-- DESCRIPTION OF THE TASK --
Your copy should contain exactly the lines from the one that holds "Silent video, 20 frames per second." through the end of the material, reproduced as written, with no pictures.

-- STORED DATA --
________________________________________

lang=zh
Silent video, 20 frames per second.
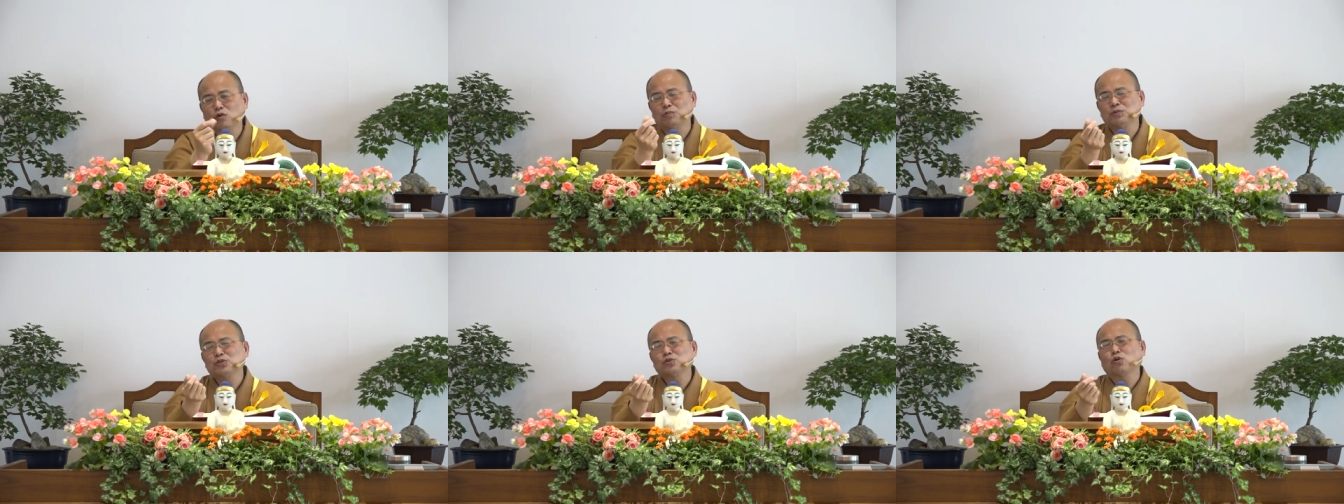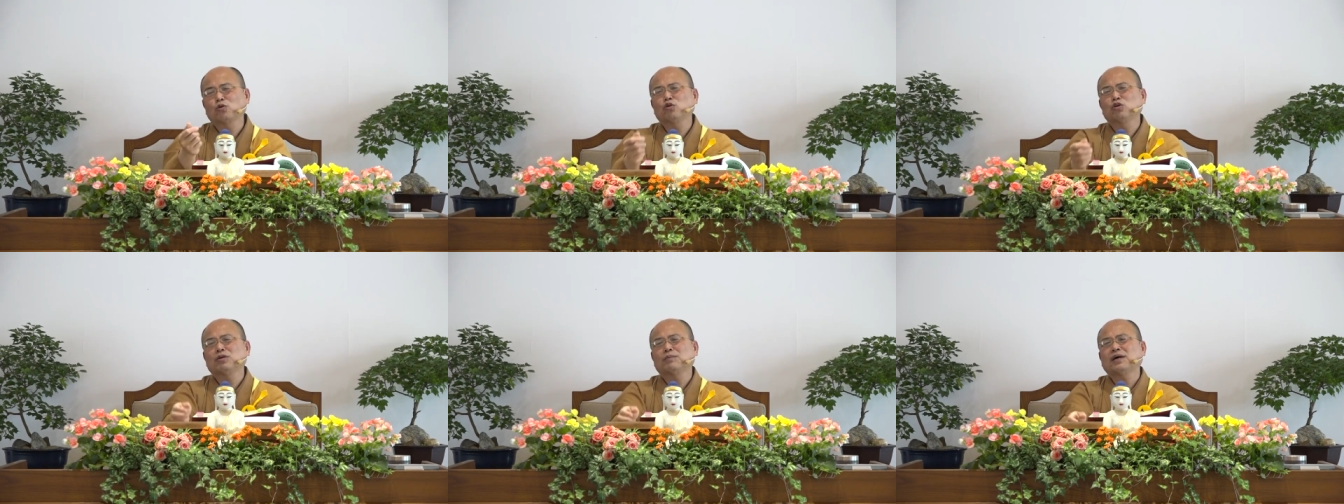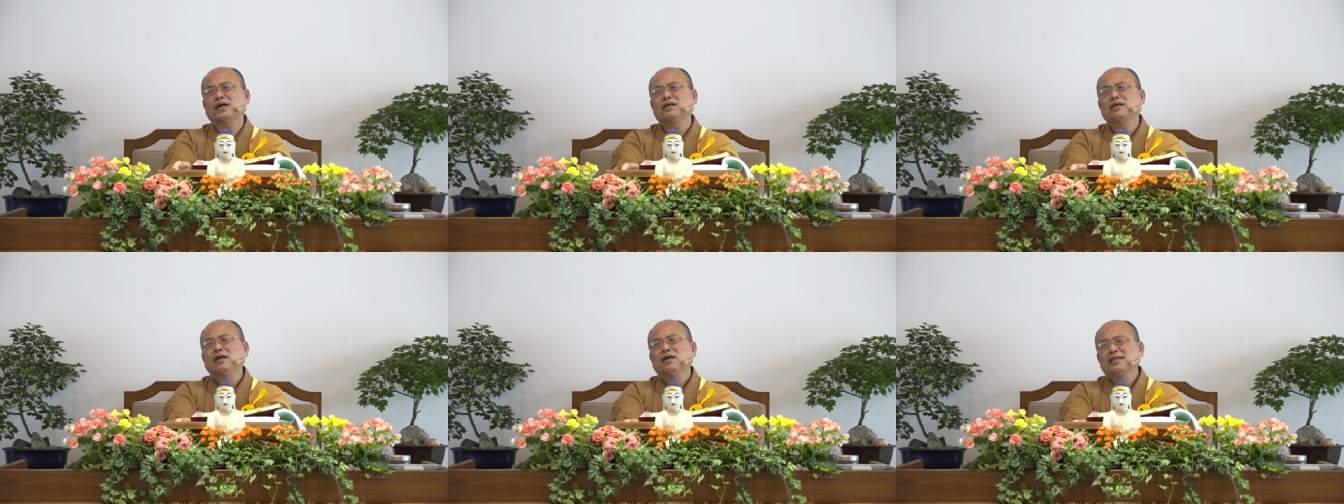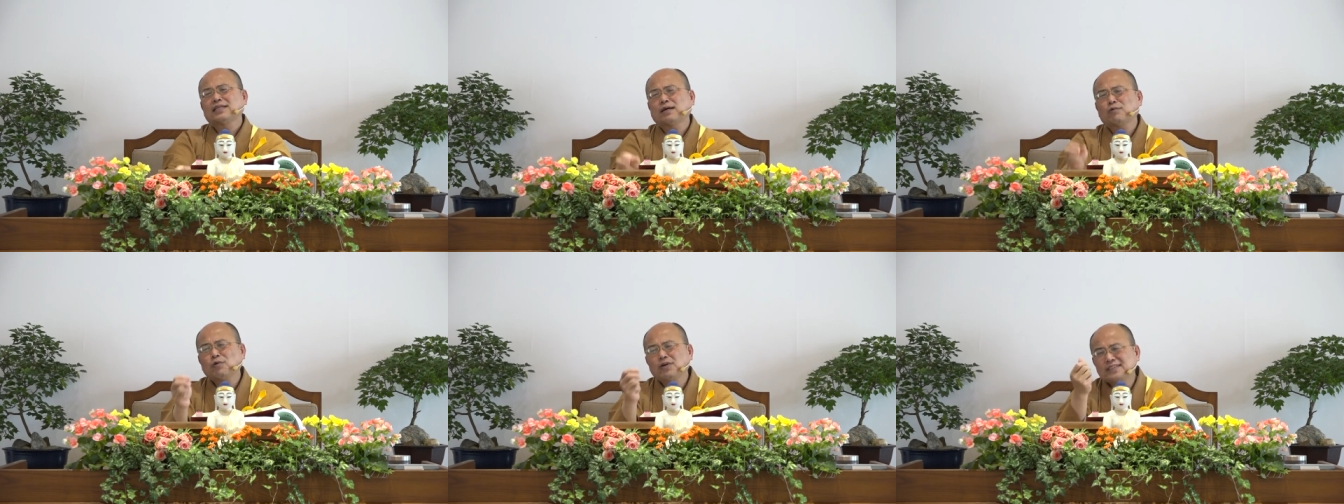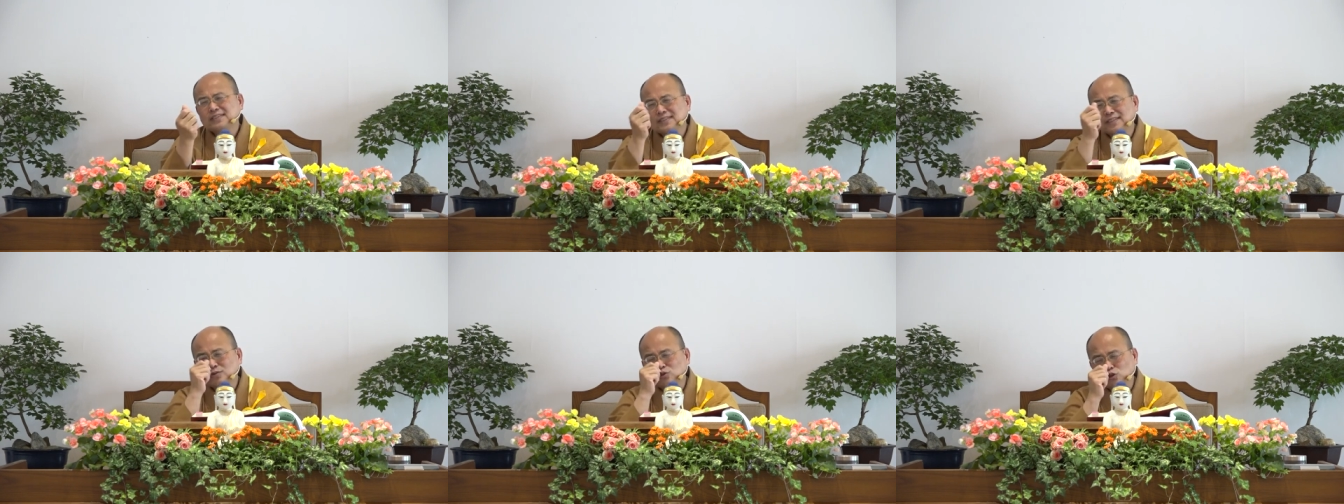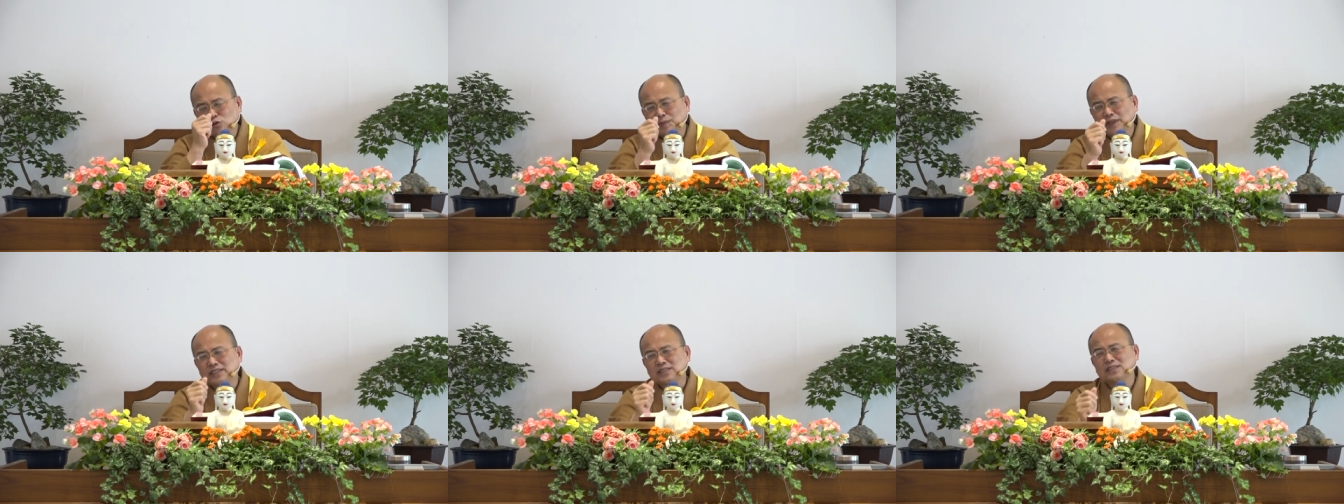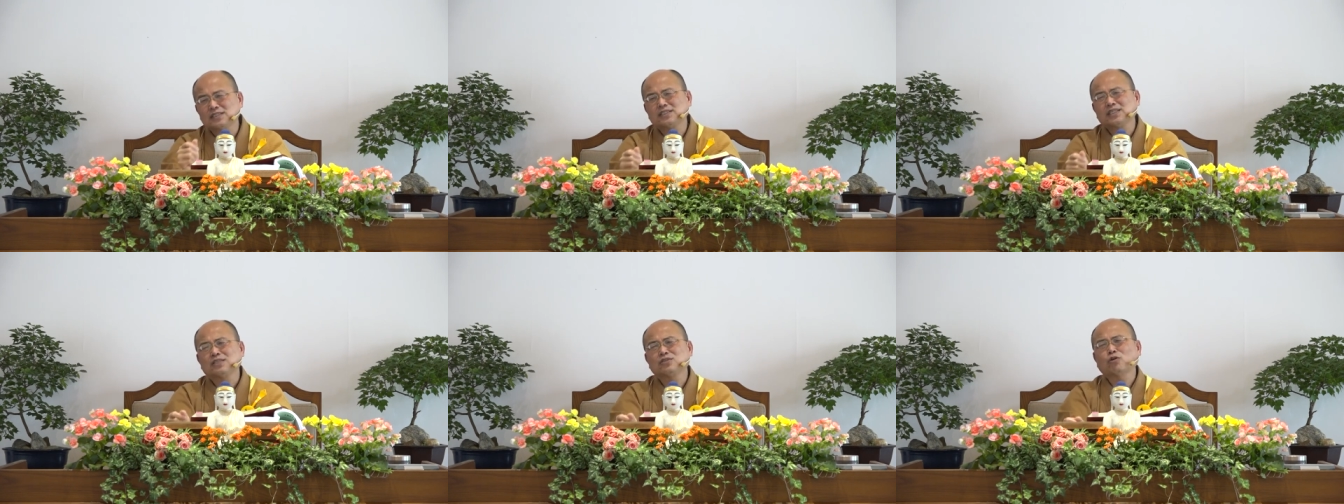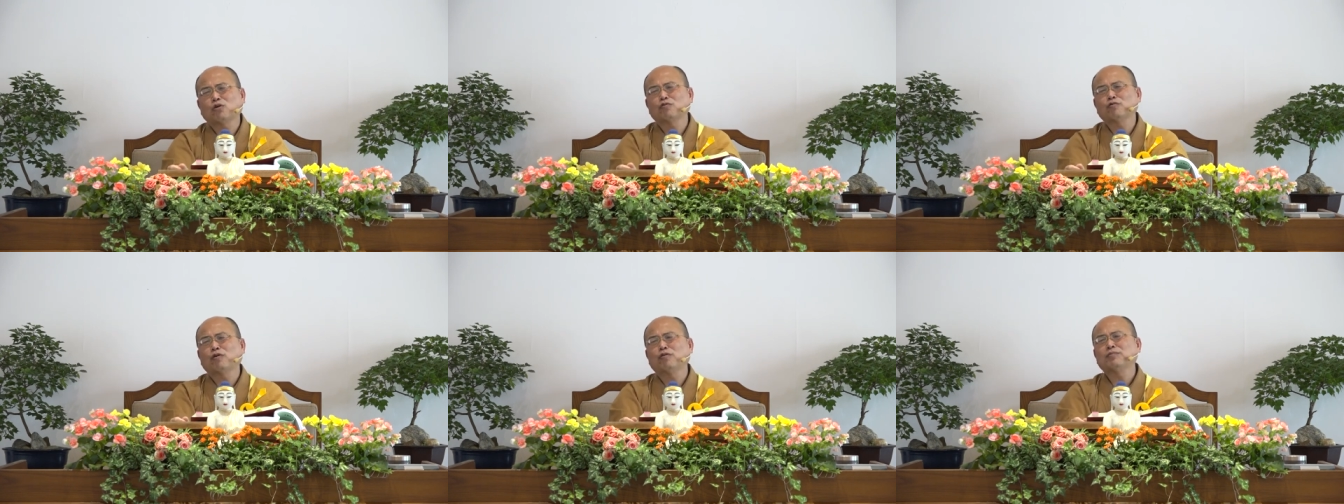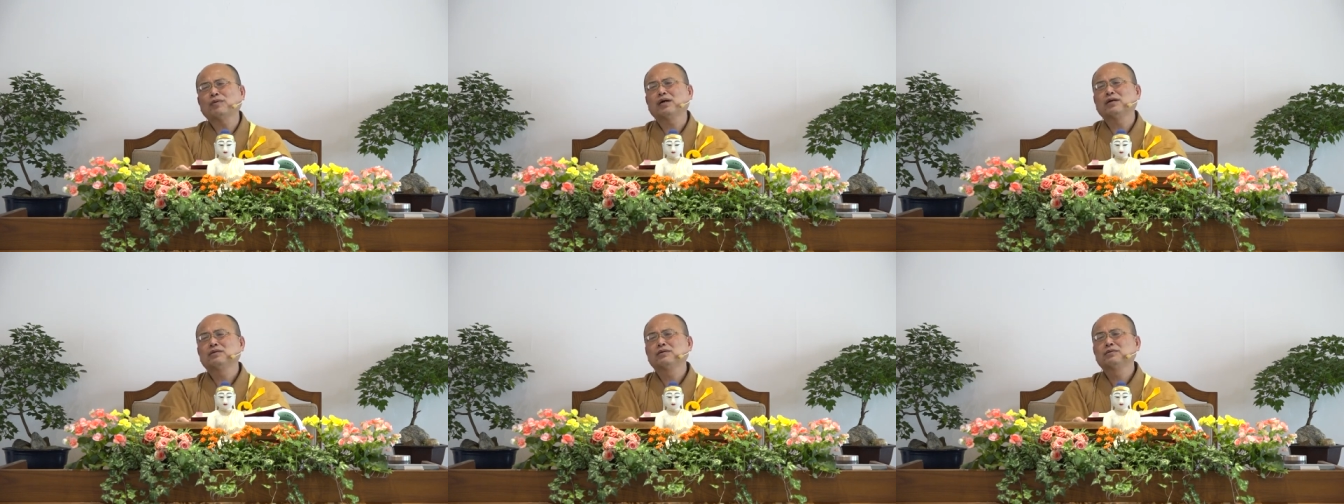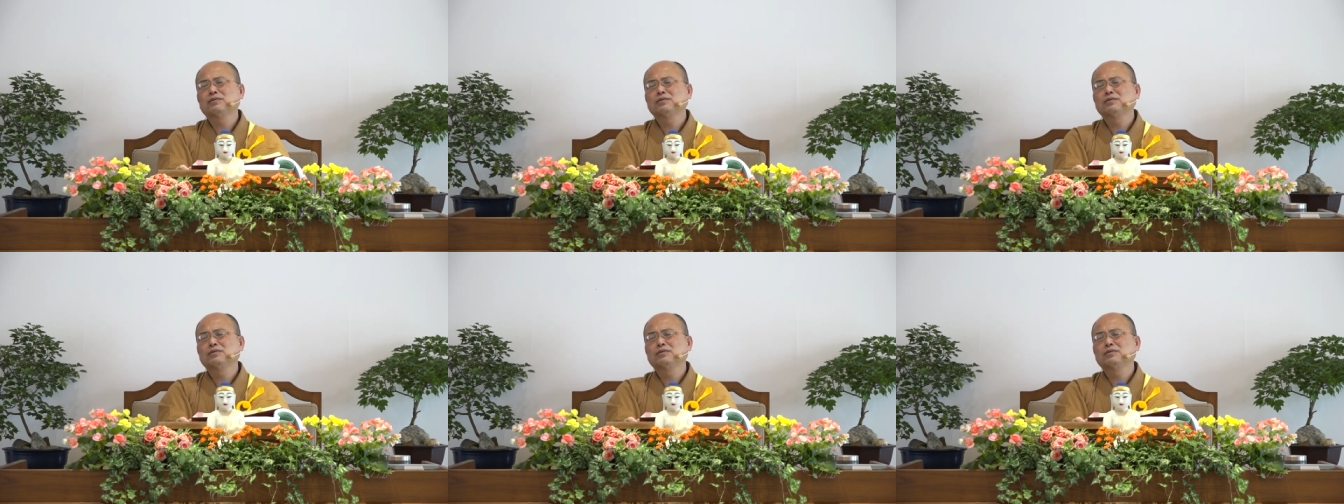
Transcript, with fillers: 我们说过的嘛，他万事俱备，只欠东风嘛，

________________________________________

-- ANSWER SECTION --
Silent video, 20 frames per second.
Transcript, with fillers: 我们说过的嘛，他万事俱备，只欠东风嘛，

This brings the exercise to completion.